New quarterly reports: You can now generate Quarterly reports - in addition to the existing Weekly and Monthly reports. For details, see Reports.

Maintaining the "hash block list": You can now maintain the "hash block list". When a file should be scanned, if the SHA-256 hash of the file is included in the "hash block list," then the file won't be scanned, and the scan verdict will be set to malicious. For details, see Configuring the "hash blocklist"

New advanced filter: "Only Simulation": We've added a new scans advanced filter on the Scans page: "Only Simulation". Use this new filter to display all those scans that have been assigned a simulation tag. This filter is located in the Scans page, in the Detection section of the Advanced filters. For details, see Listing all simulation scans.

Modifying the destination for emails with spam verdicts: You can now modify the location to which emails with spam verdicts will be sent - if spam emails are not configured to be quarantined. The options are to the Inbox or to the Junk folder. Previously, you could specify the location to where spam emails would be sent only when you onboarded the integration. This option appears only if the organization has a Microsoft 365 API integration configured. For details, see Configuring spam remediation.

Domains and Drives reports have been deprecated: The Domains reports and Drives reports have been deprecated - and are therefore no longer available.
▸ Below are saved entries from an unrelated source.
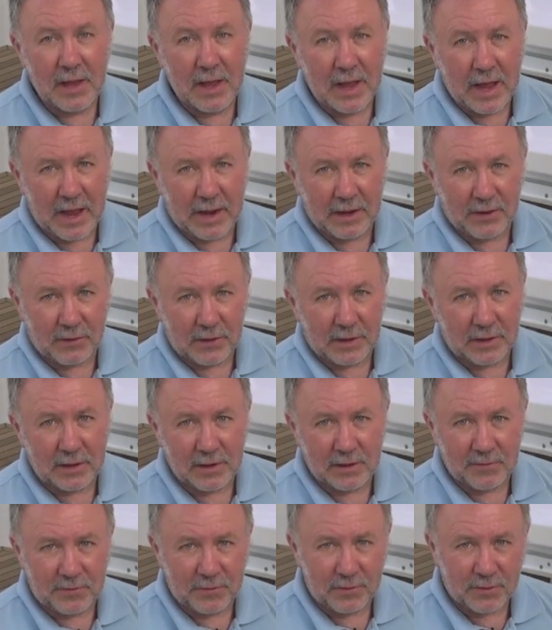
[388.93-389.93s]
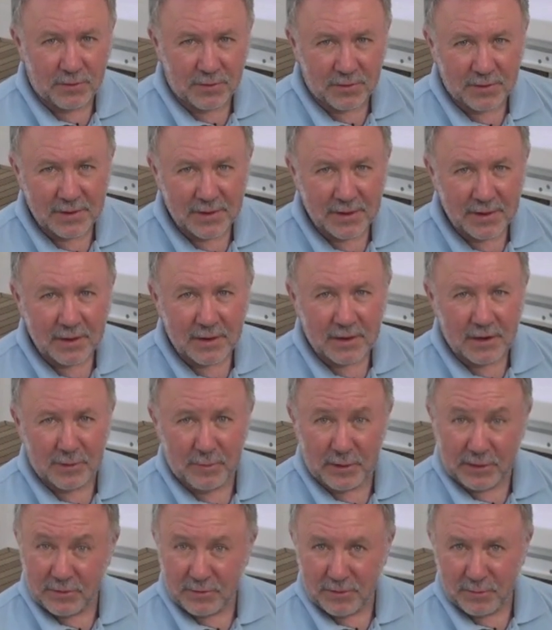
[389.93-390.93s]
handy if you're
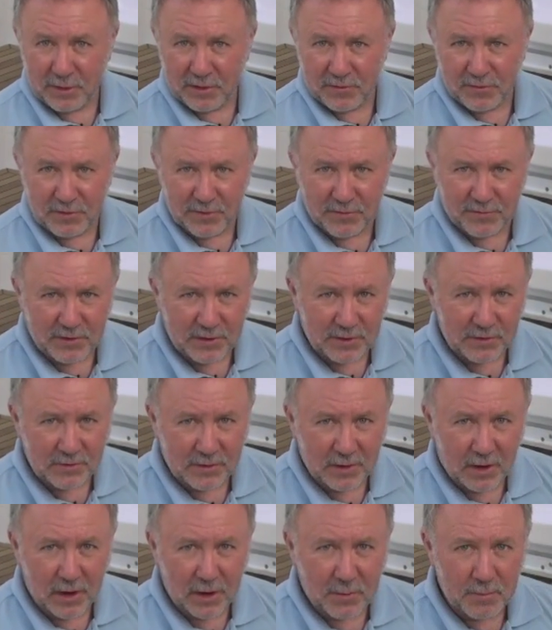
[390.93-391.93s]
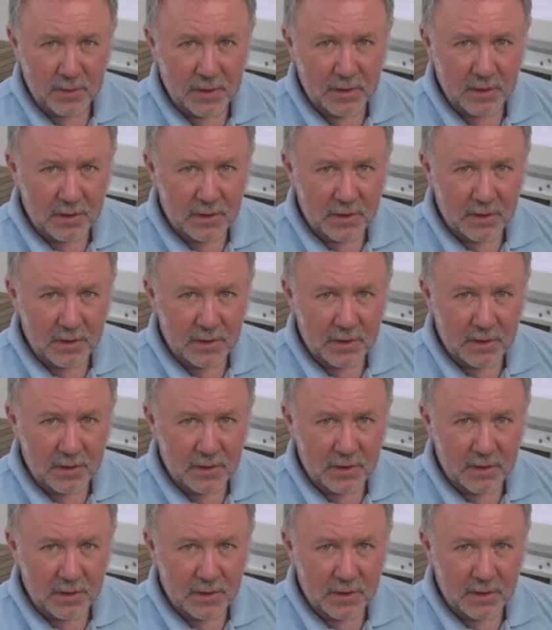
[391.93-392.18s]
coming to something for the first time.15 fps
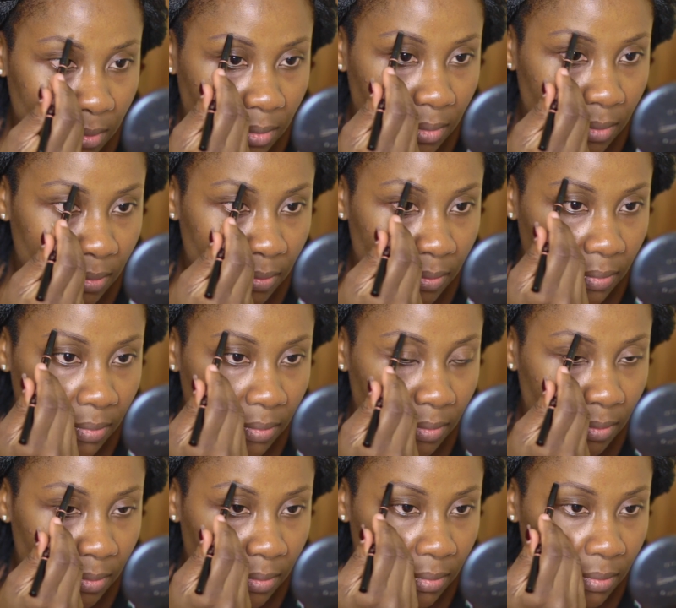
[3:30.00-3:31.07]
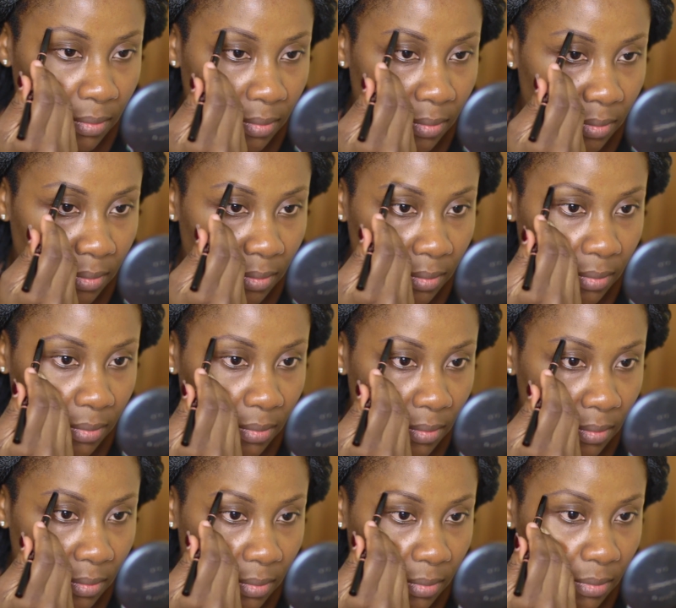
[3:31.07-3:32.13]

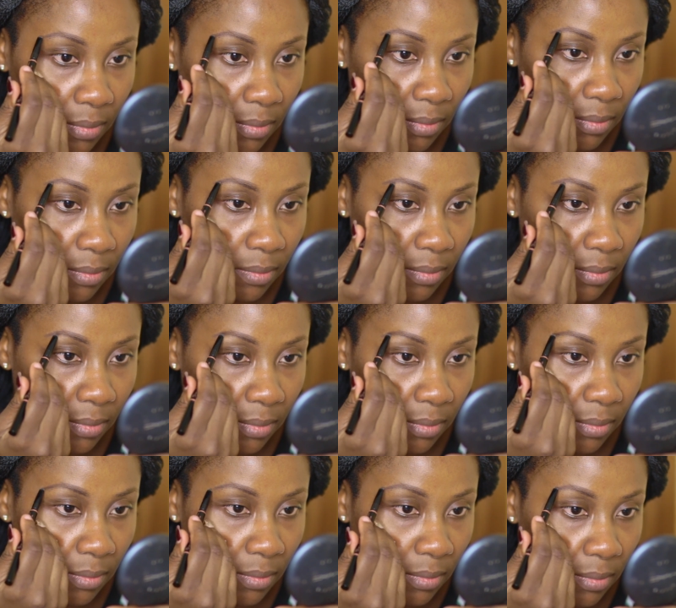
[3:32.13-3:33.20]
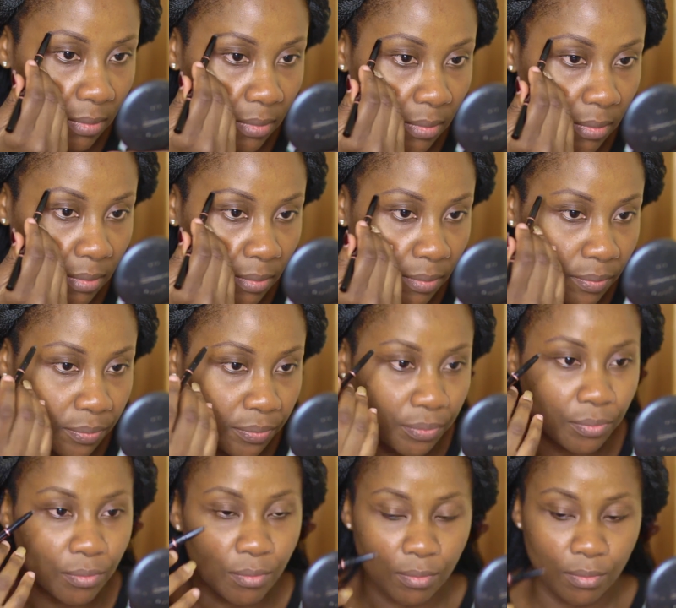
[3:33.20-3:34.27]

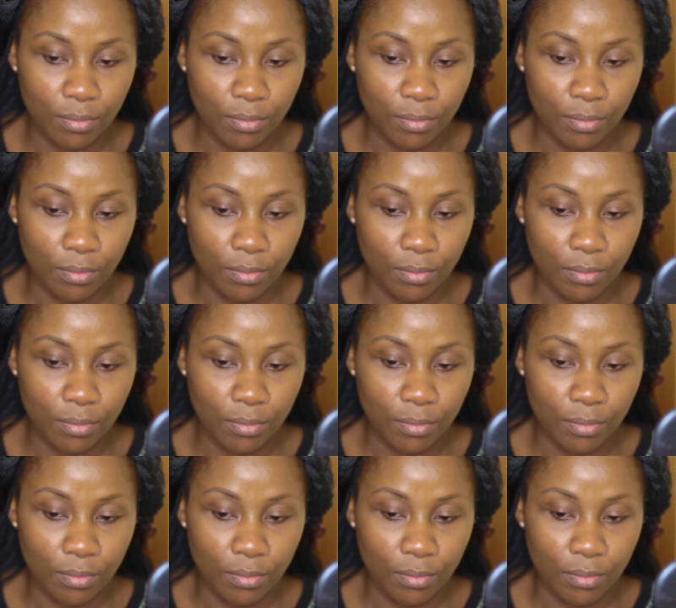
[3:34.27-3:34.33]
Nobody speaks.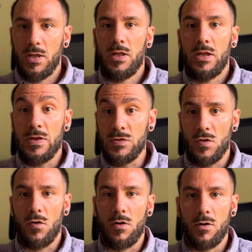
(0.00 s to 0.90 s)

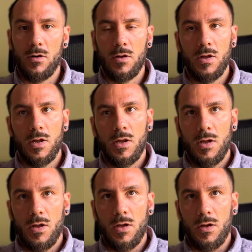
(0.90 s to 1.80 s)
indoor.
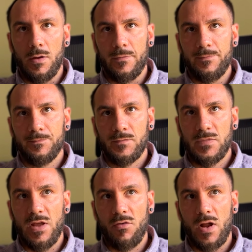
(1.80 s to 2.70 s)

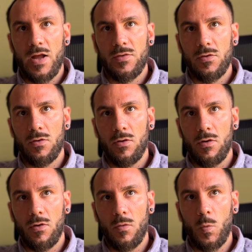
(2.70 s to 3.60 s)
The avocado
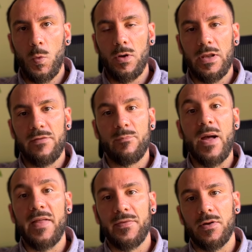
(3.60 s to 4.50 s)
will live
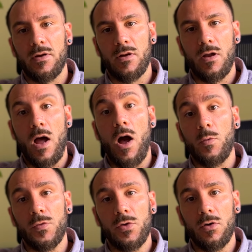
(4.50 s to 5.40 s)
better
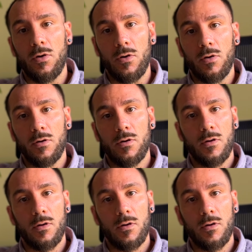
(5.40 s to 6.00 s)
outdoorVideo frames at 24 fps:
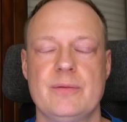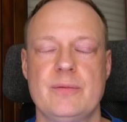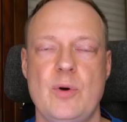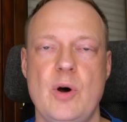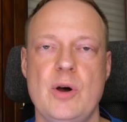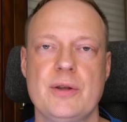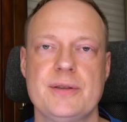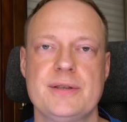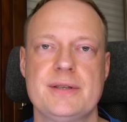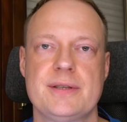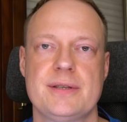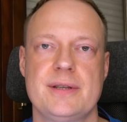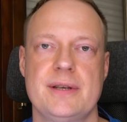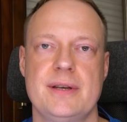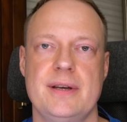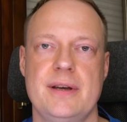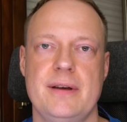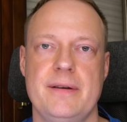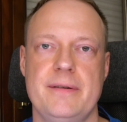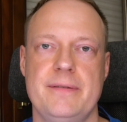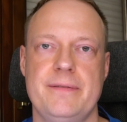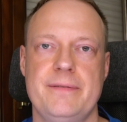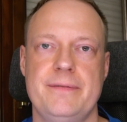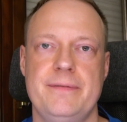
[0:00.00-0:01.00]
wants
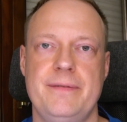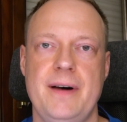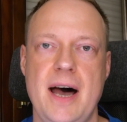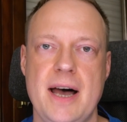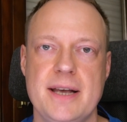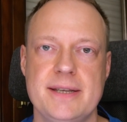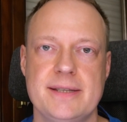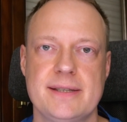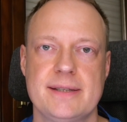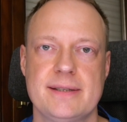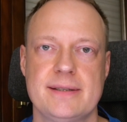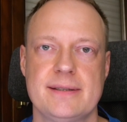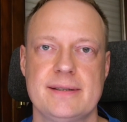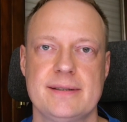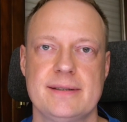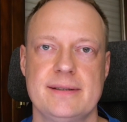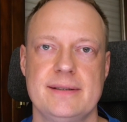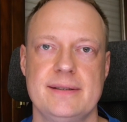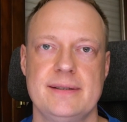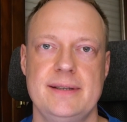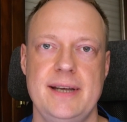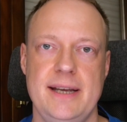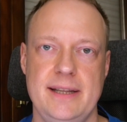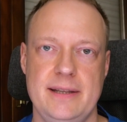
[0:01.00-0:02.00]
fast
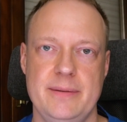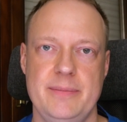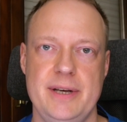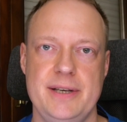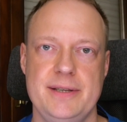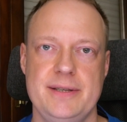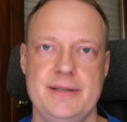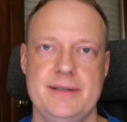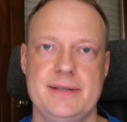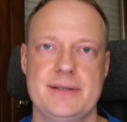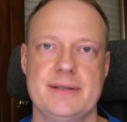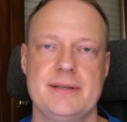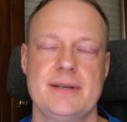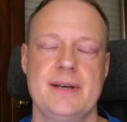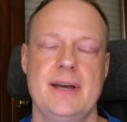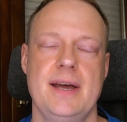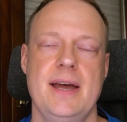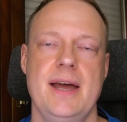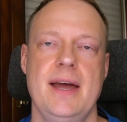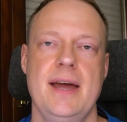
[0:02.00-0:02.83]
databases,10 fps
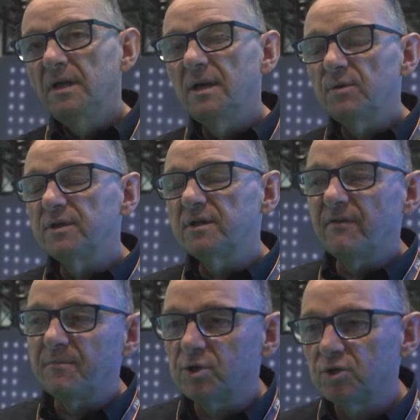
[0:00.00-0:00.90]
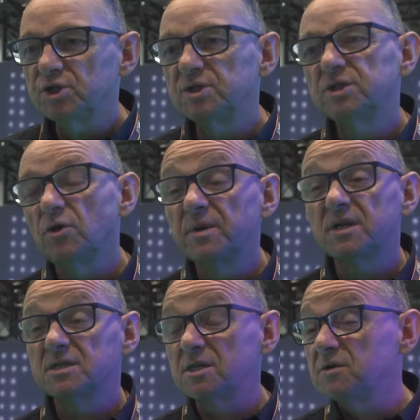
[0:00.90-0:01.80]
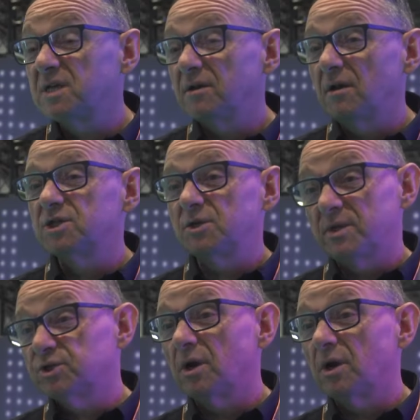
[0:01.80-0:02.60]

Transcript: Yeah, we're at the event production show because the new technology with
Information from these reports is now included in the newly-formatted Weekly and Monthly reports.

To review and configure which reports are generated for your organization, go to Account > Preferences > Alerts and Reports.

For details about reports, see Reports

New format for periodic reports: We’ve updated our weekly and monthly periodic reports. We’ve improved the content that is included in the reports, and we’ve enhanced the format of the reports. The reports are now generated in pdf format. The pdf files will be attached to the email messages that are sent to the specified admin users. For details, see Weekly reports and Monthly reports.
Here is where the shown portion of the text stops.